Desde que foi premiado no Festival de Sundance no ano passado, o falatório em torno de “A Bruxa” só aumentou com o passar do tempo. Um trailer misterioso, a recepção crítica positiva e depoimentos de gente respeitada quando o assunto é terror ajudaram a gerar ainda mais hype para o longa – Stephen King, por exemplo, fez questão de ir ao seu Twitter para declarar que tinha se assustado com o longa. Depois de tanta antecipação inesperada, o filme enfim chegou aos cinemas brasileiros, e com ele, a hora da verdade: sim, “A Bruxa” é tudo isso que estão falando.

Declarações de Stephen King à parte, “A Bruxa” pode ser assustador, mas não da maneira como foi vendido, anunciado por todos os cantos como o filme de horror mais apavorante da última semana. O longa escrito e dirigido pelo estreante Robert Eggers provavelmente não lhe renderá pulos da cadeira nem gritos de susto no cinema, mas o resultado é ainda mais impactante por conta disso: o maior mérito de Eggers é justamente realizar um drama familiar e psicológico perturbador, que deixa o espectador em estado de tensão durante a maior parte do tempo. Em “A Bruxa”, o medo frequentemente não está em nenhum jump scare, mas sim naquilo que não se vê – ainda que algumas cenas sejam feitas claramente com o propósito de assustar.

A trama é essencialmente simples: expulsos de sua colônia por seguir os preceitos religiosos em um nível que beira o fanatismo e o exagero, uma família de puritanos ingleses passa a viver isolada numa fazenda no meio da floresta – até que o bebê, Samuel, desaparece misteriosamente. O que se segue a partir de então é um show de horrores gradual, em que não se sabe o que é real ou não.

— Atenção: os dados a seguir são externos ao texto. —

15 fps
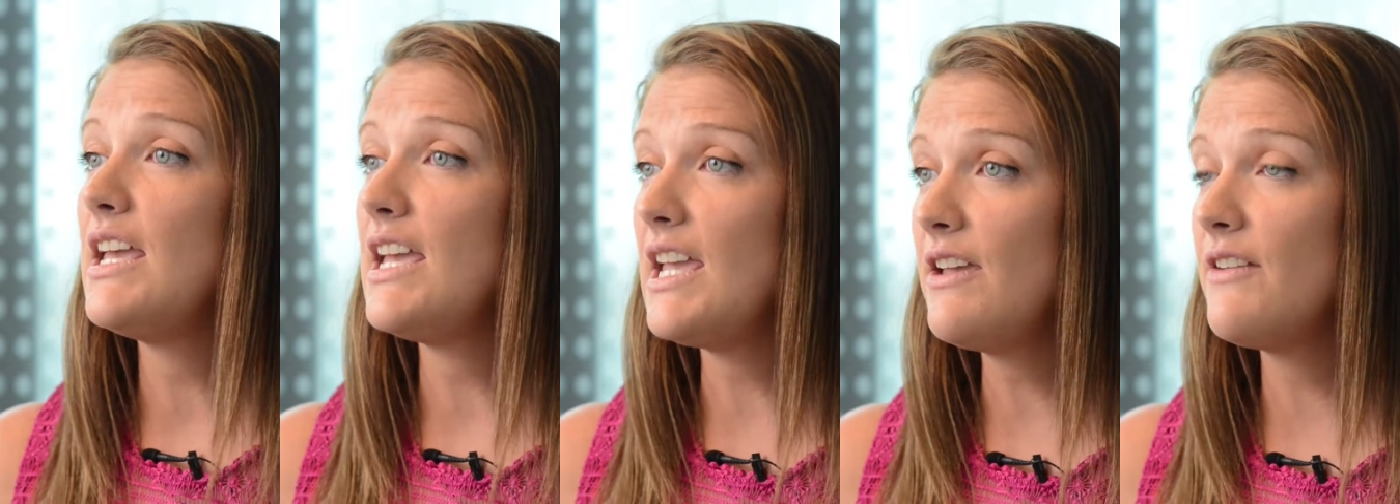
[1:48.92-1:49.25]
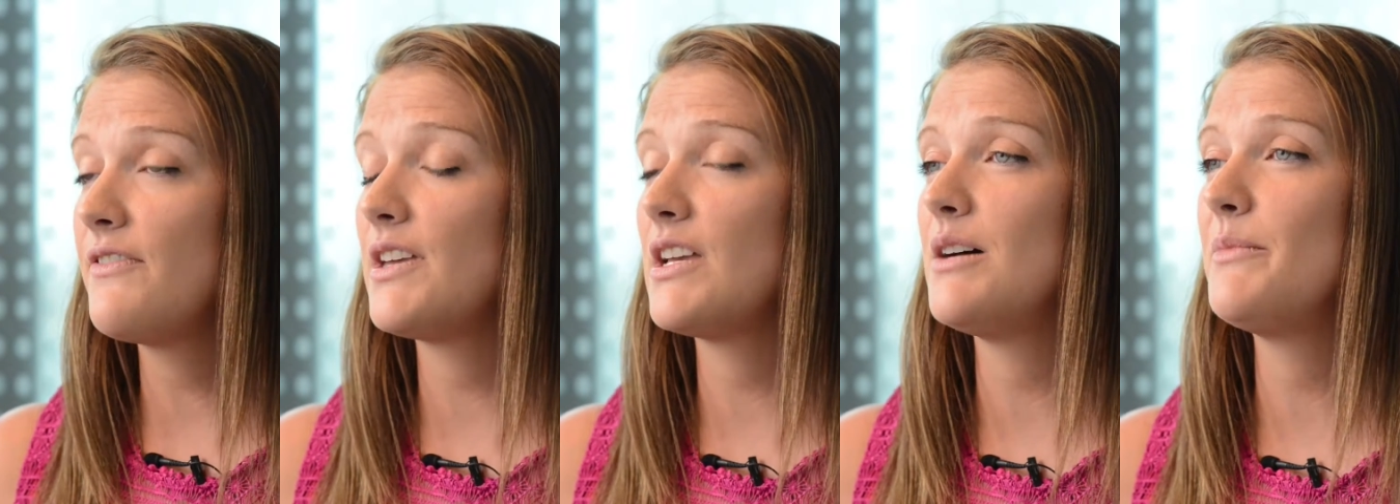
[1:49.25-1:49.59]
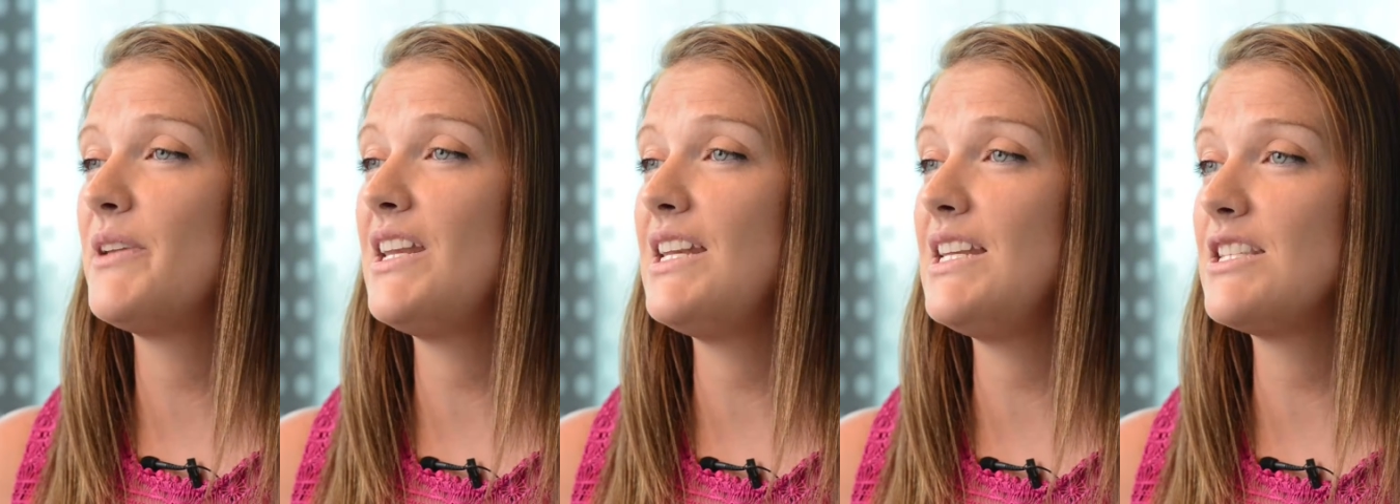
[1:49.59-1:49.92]
if the
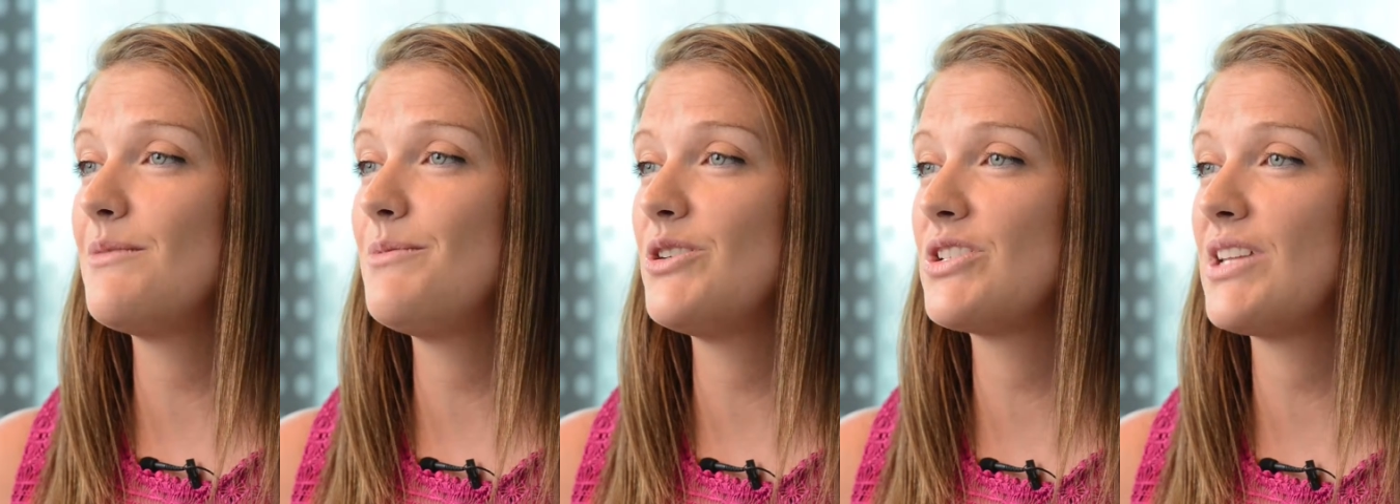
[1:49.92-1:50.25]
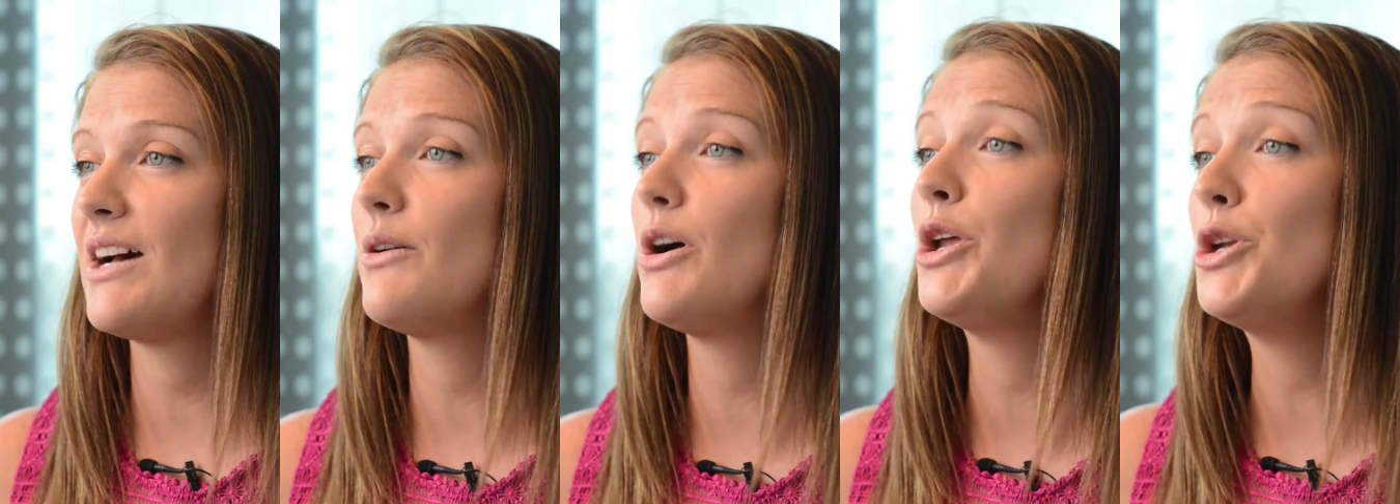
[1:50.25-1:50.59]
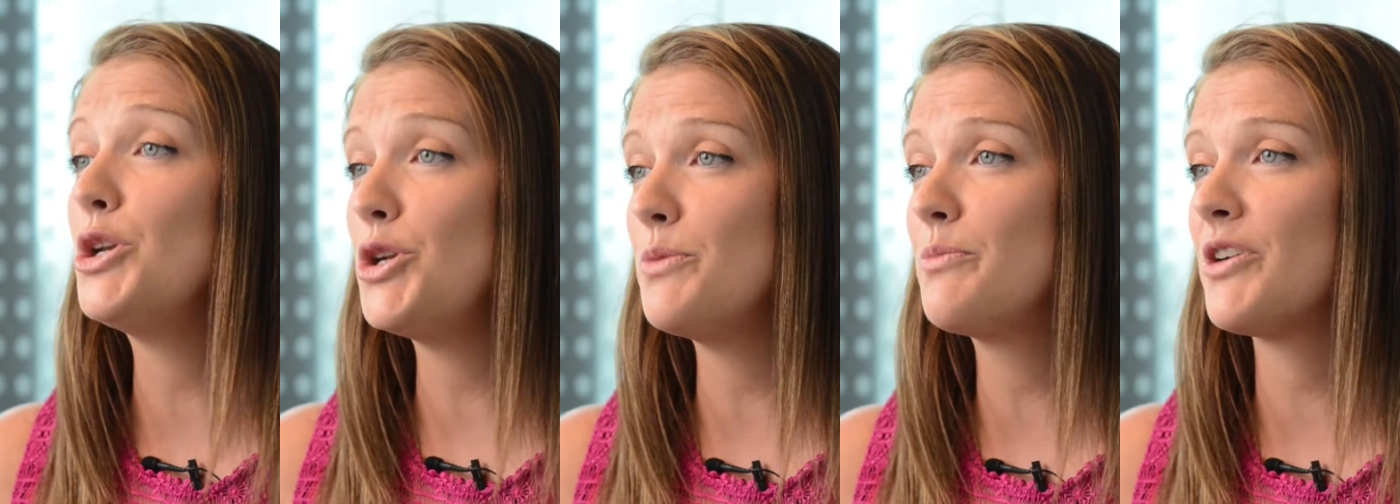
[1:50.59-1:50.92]
company needs to push out a
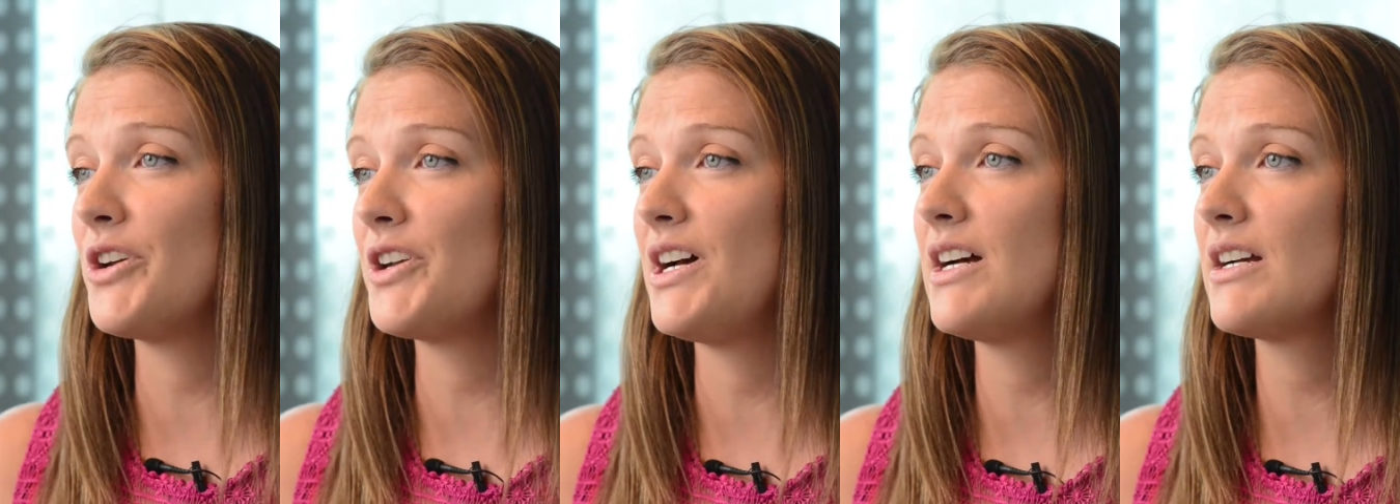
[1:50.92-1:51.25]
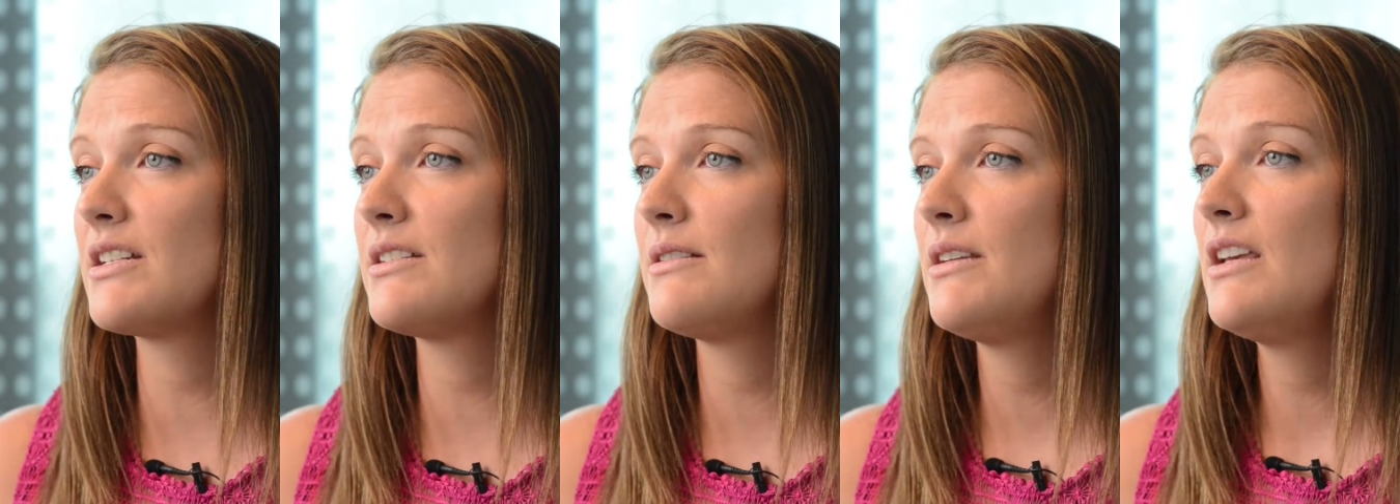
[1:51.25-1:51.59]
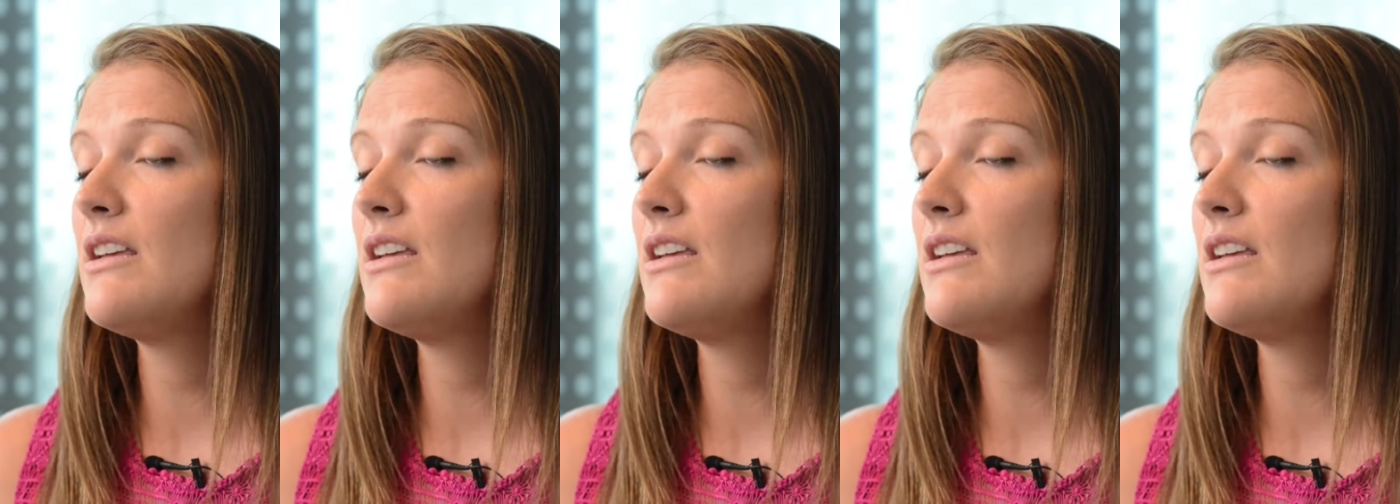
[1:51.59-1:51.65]
new product.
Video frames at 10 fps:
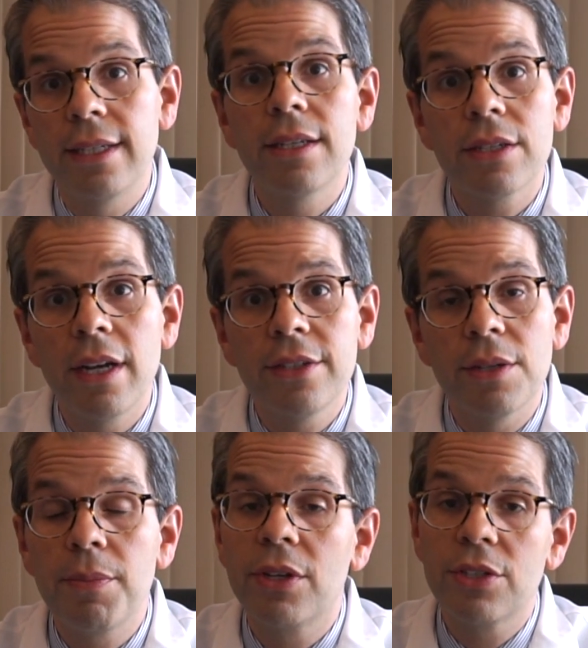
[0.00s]
to discuss
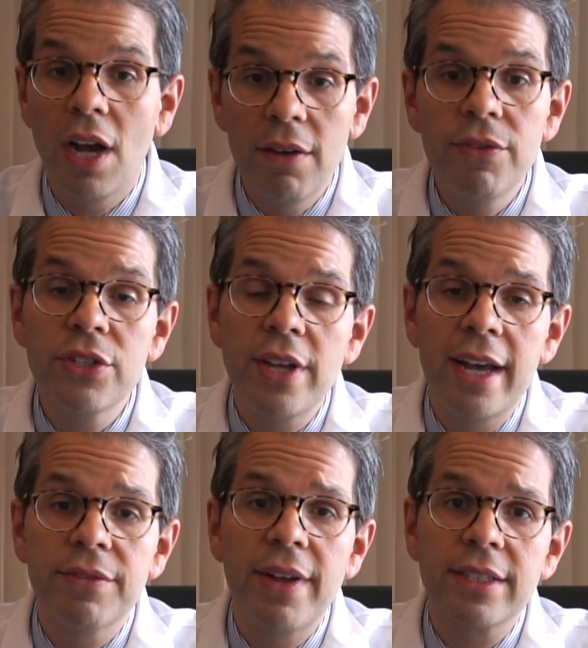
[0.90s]
it because of the
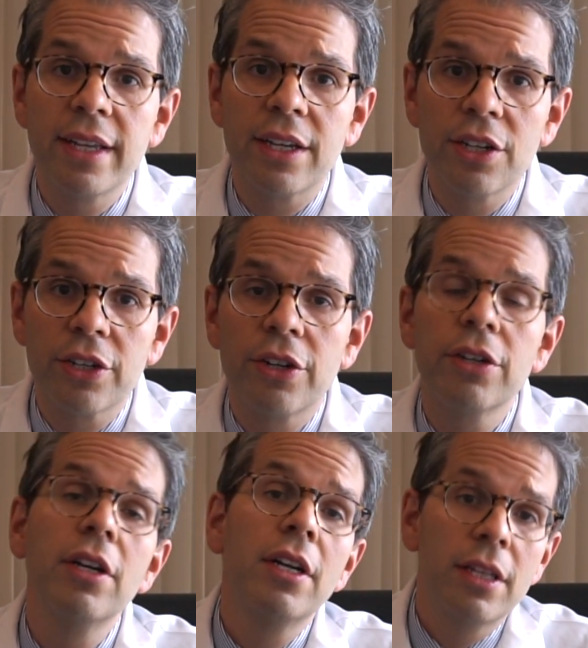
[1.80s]
side effects that can occur.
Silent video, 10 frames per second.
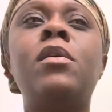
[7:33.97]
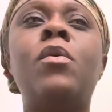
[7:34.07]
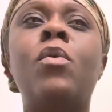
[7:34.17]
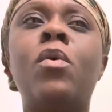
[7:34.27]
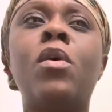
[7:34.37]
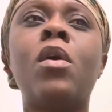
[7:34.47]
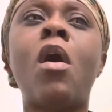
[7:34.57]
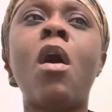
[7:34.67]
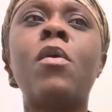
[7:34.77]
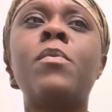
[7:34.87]
Or
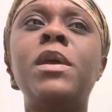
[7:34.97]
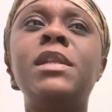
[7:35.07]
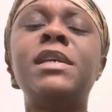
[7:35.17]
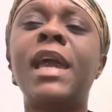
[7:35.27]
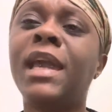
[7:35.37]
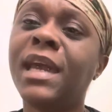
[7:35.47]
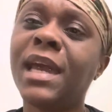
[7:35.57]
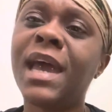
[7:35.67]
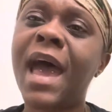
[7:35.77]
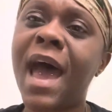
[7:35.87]
are we taking
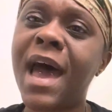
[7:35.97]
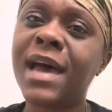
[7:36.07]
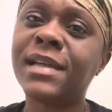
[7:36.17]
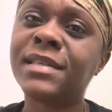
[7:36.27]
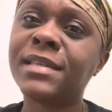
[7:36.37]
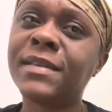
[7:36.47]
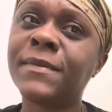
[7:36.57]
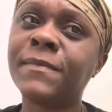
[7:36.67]
it as,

Não à toa os créditos iniciais introduzem “A Bruxa” como um “conto folclórico da Nova Inglaterra”: o longa é fruto de quatro anos de pesquisa de Eggers, que se dedicou a buscar relatos dos puritanos sobre aparições sobrenaturais e sua crença na existência de bruxas. A fidelidade a esses registros se reflete diretamente no roteiro, que ganha em ambientação ao inclusive fazer uso do inglês arcaico nos diálogos. A atmosfera sombria se completa com o exato design de produção, a trilha sonora cortante, os sons diegéticos da floresta e a fotografia turva, baseada em cores frias e dessaturadas – com direito a uma referência curiosa a uma certa pintura de Francisco Goya.

Assim, há um senso de urgência desesperador e crescente no filme, à medida que Eggers assume como fio condutor justamente o ponto de vista dos personagens, para os quais o processo de desestruturação do núcleo familiar, aos poucos aparenta ter causas paranormais: a bruxa na floresta, os animais que conversam com as crianças, a possessão do filho mais velho. A dicotomia do mal está presente tanto na sugestão de uma presença sobrenatural quanto no próprio seio da família, quando se reforça a ideia de que todos, no fundo, são pecadores, seja o menino que começa a desejar a menina em plena puberdade, o pai que mente ou as crianças que brincam com o diabo. Mesmo assim, Eggers nunca impõe um olhar julgador seus personagens, e sim nos leva a tentar compreendê-los, mesmo quando eles começam a sucumbir numa espécie de espiral de insanidade.

Ainda que todos sejam pecadores, a culpa constantemente recai sobre a garota, Thomasin, vivida pela desconhecida Anya Taylor-Joy. Assim como acontece em  “Carrie, a Estranha”, o despertar da maturidade de Thomasin em um ambiente de repressão religiosa é potencialmente traumático, e conforme o foco nela aumenta, o filme ganha também ares de estudo de personagem. Taylor-Joy encarna bem a empreitada, assim como o restante do elenco: Ralph Ineson impõe sua autoridade de pai com uma voz gutural, Kate Dickie (a Lysa Arrow de Game of Thrones, mais uma vez com cara de louca) abraça a paranoia da mãe e Harvey Scrimshaw protagoniza uma perturbadora cena de possessão – ou não.

Aliando aspectos técnicos a um roteiro sugestivo e um forte elenco, “A Bruxa” é mais um dos exemplares recentes de terror que prefere se preocupar com a ambientação sombria de sua história e em tentar manter uma tensão constante do que causar grandes sustos, como The Babadook” ou Corrente do Mal”. Não é aterrorizante como Stephen King nos fez acreditar, mas assombra pela sua temática e sua estética, deixando a sensação de que, ainda que você não tenha as respostas exatas para o que acabou de ver, está saindo do cinema de mãos dadas com o capeta.